Exercise goal: Every record below is to be repeated exactly, with the pictures left out.

Supplied records:
──────
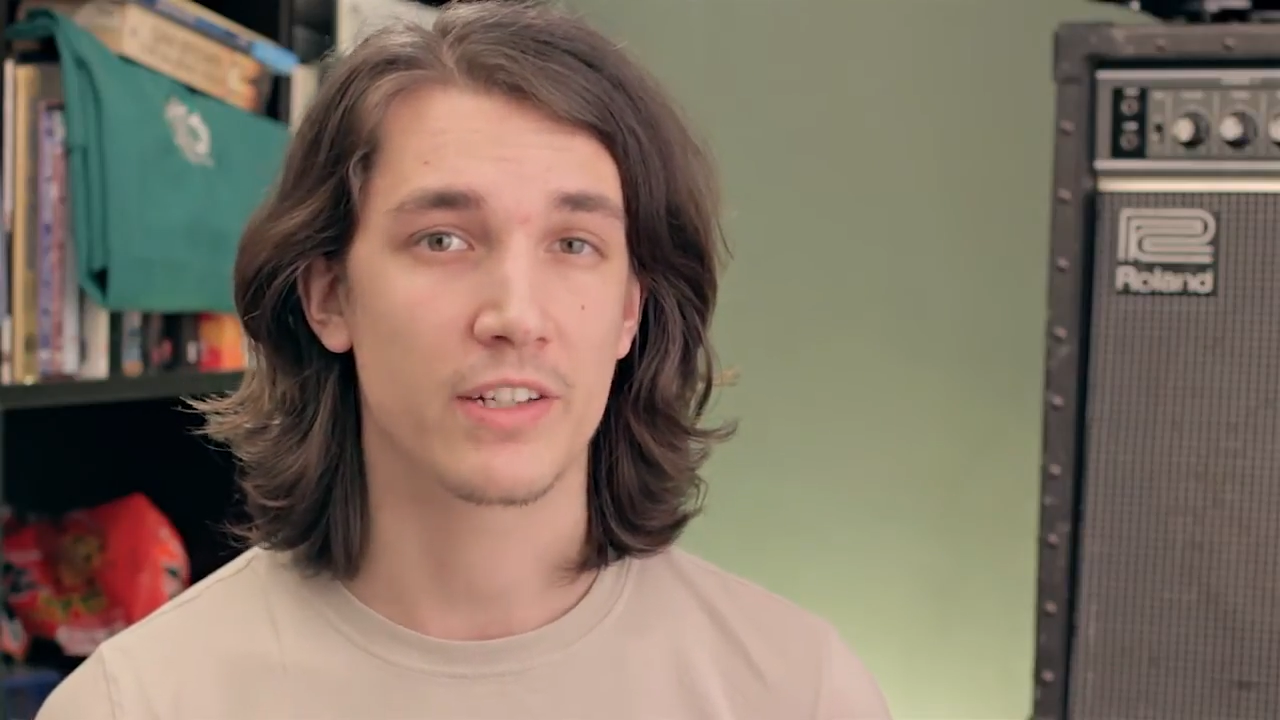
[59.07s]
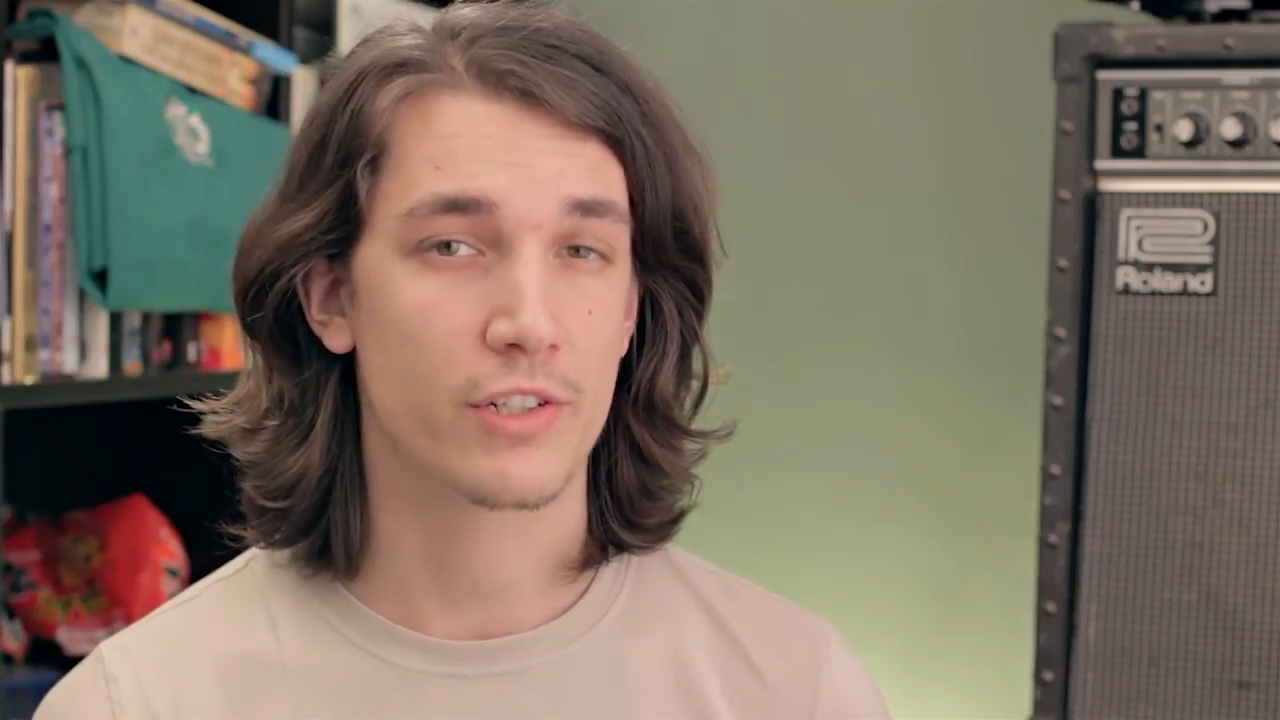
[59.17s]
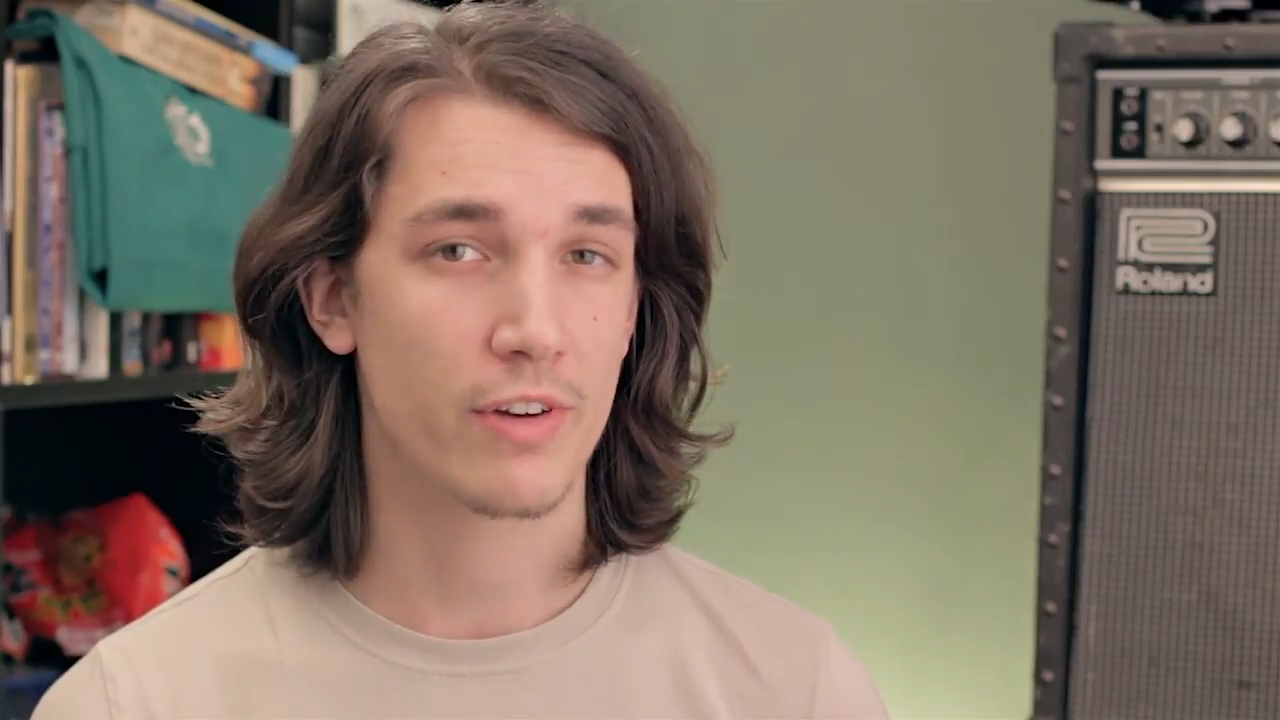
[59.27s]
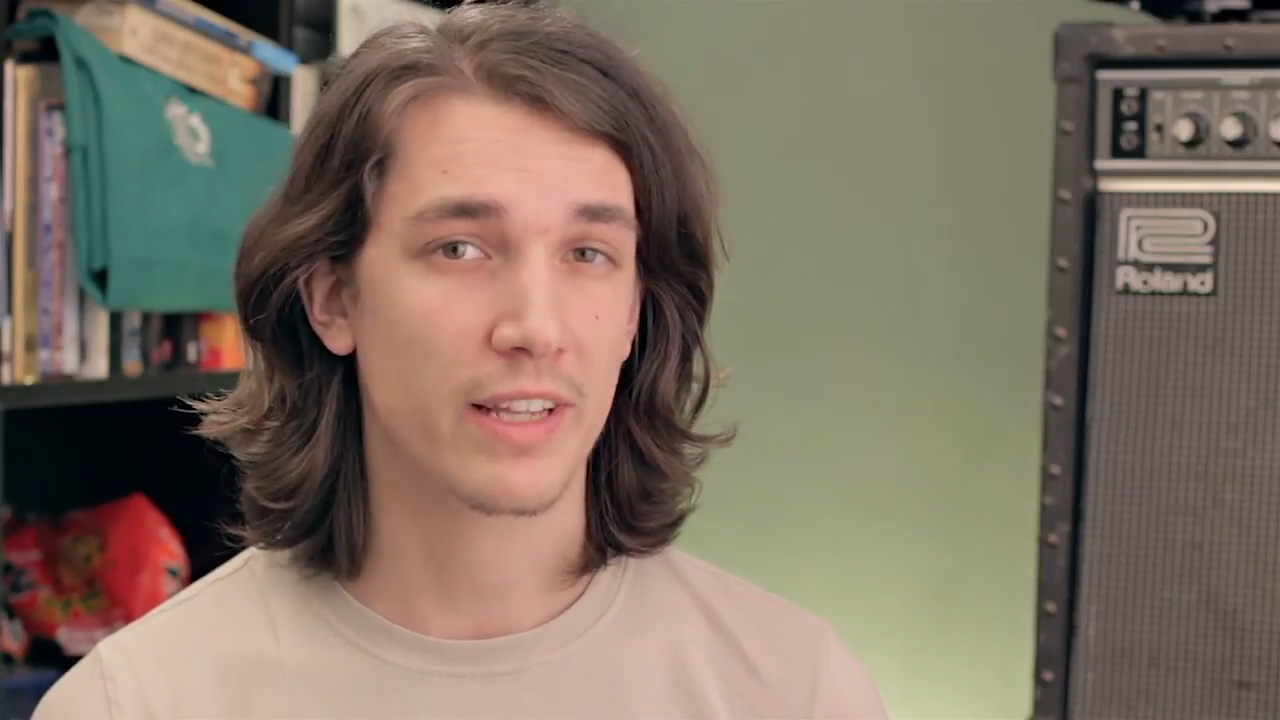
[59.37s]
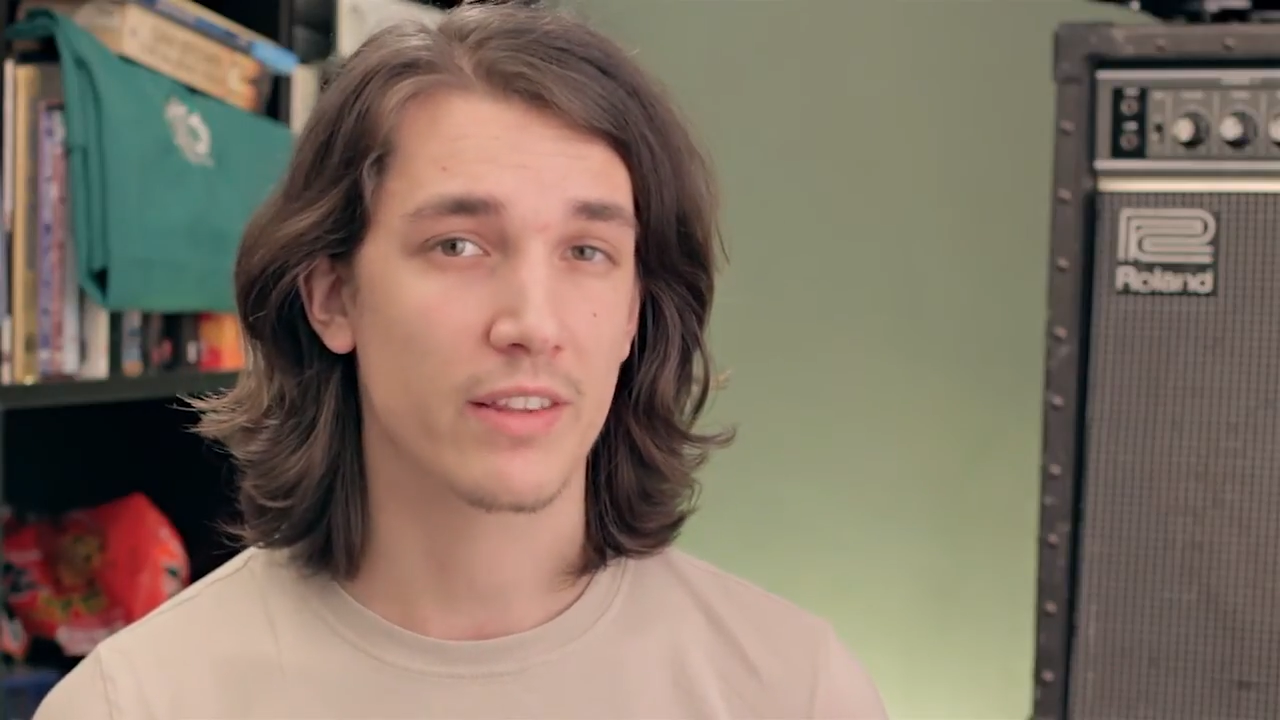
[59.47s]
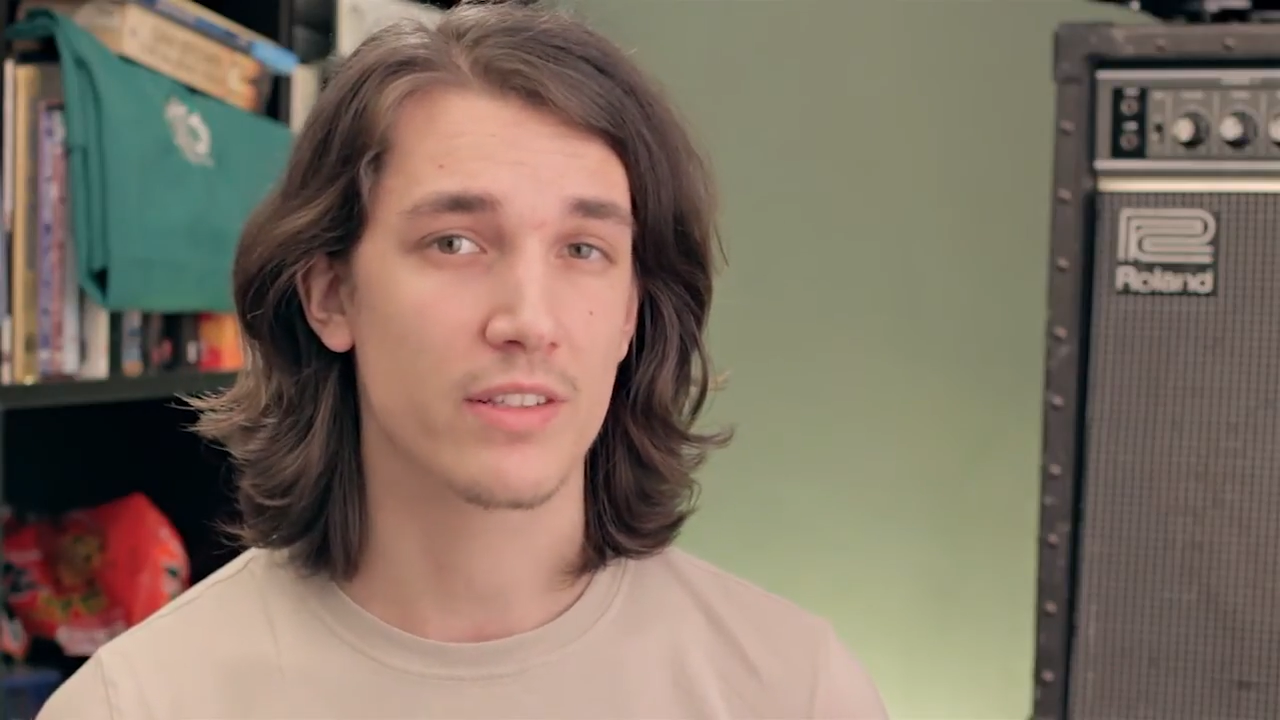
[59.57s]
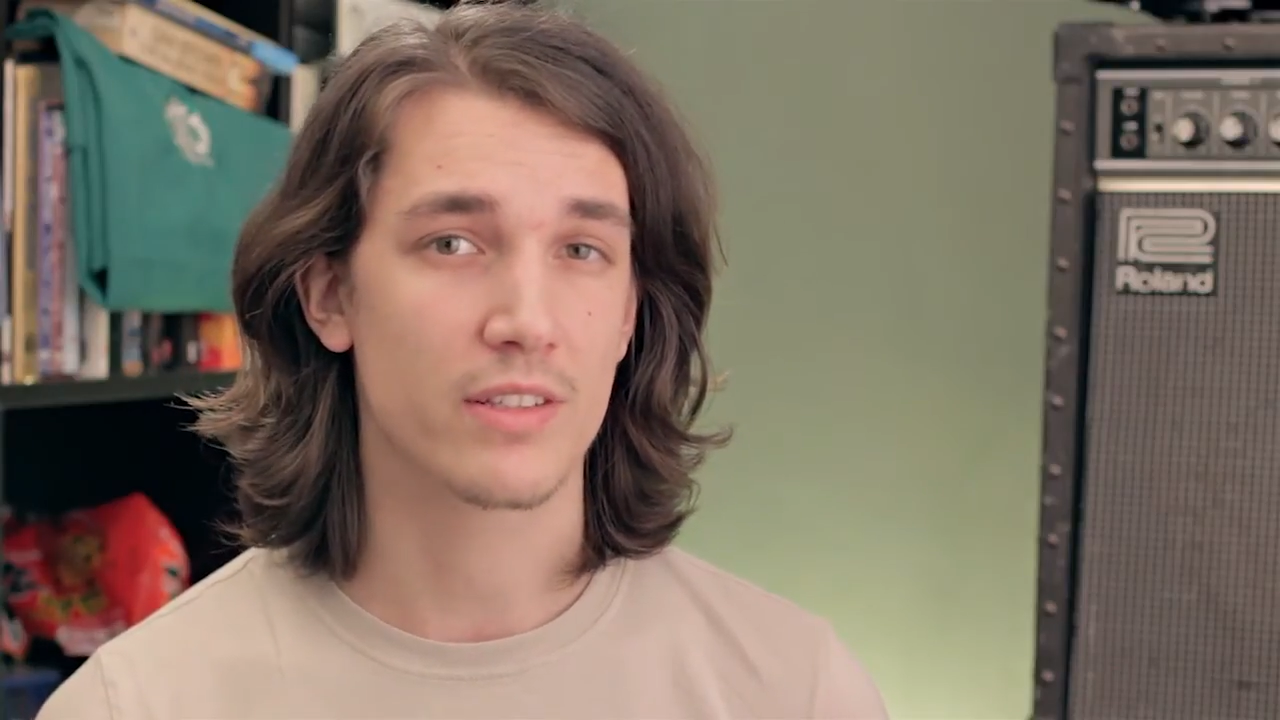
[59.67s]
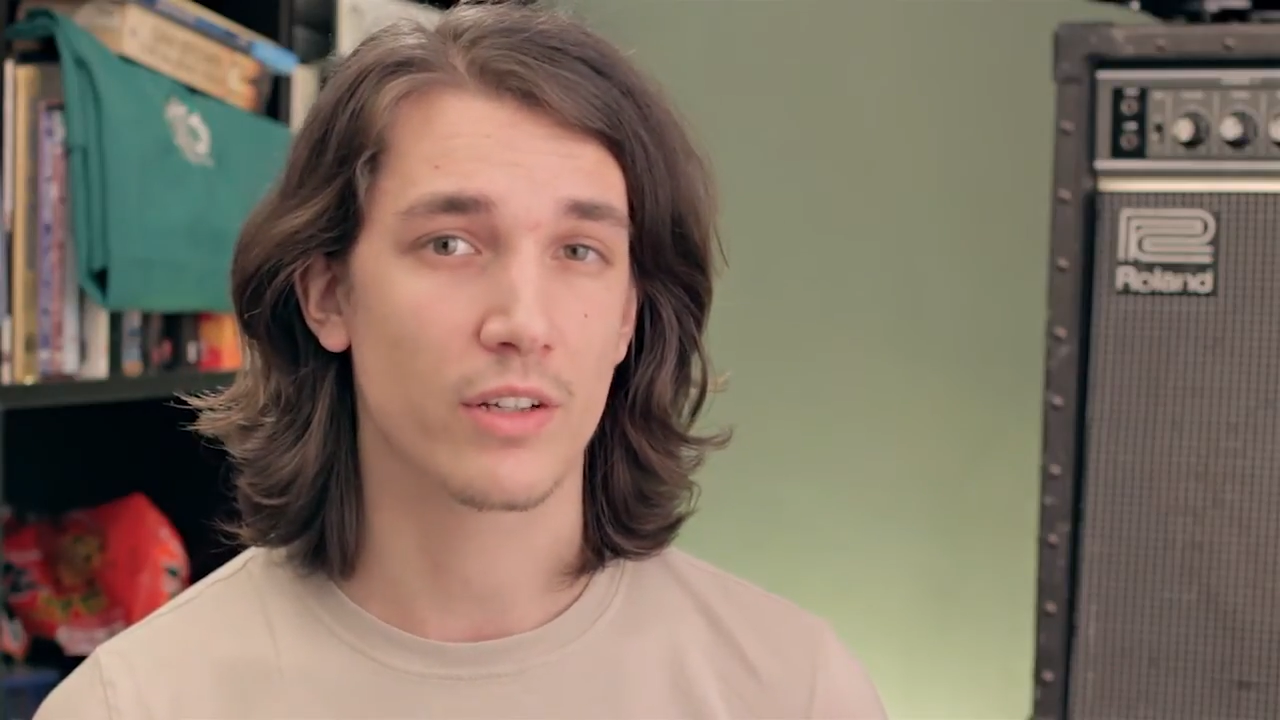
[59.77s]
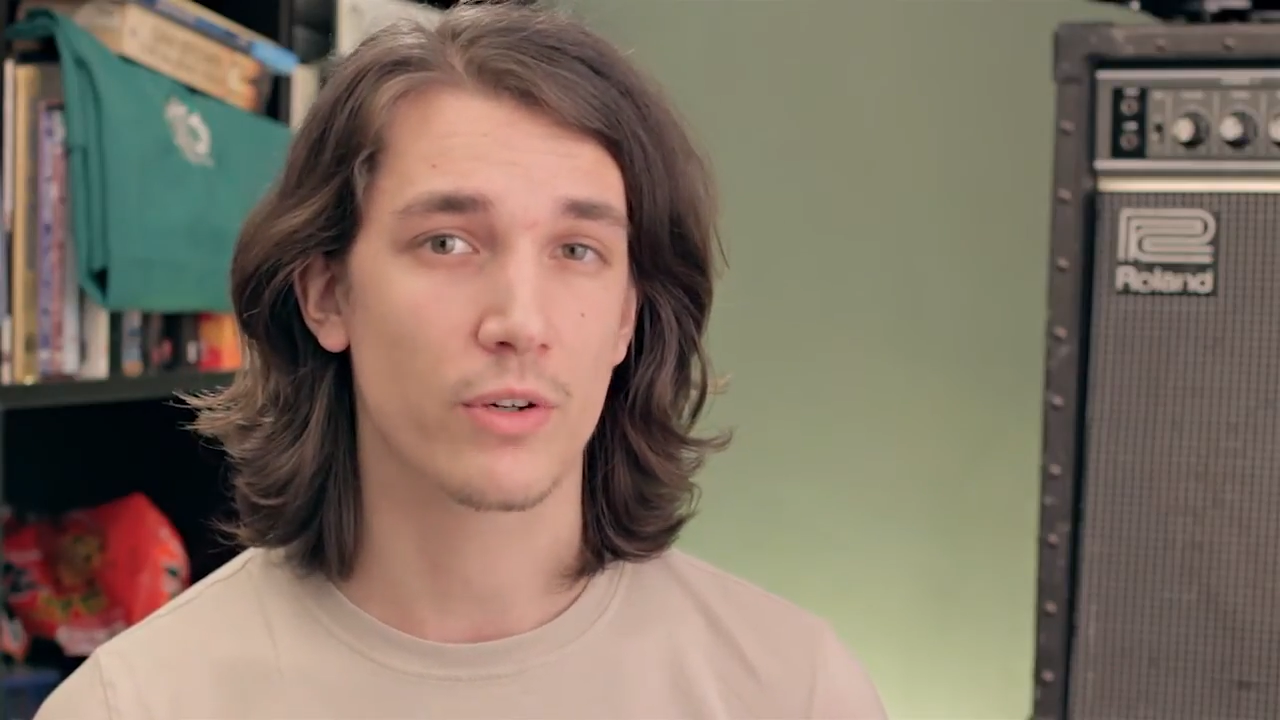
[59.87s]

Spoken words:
strengthens the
──────
Reply to the exercise:
[59.07s]
[59.17s]
[59.27s]
[59.37s]
[59.47s]
[59.57s]
[59.67s]
[59.77s]
[59.87s]

Spoken words:
strengthens the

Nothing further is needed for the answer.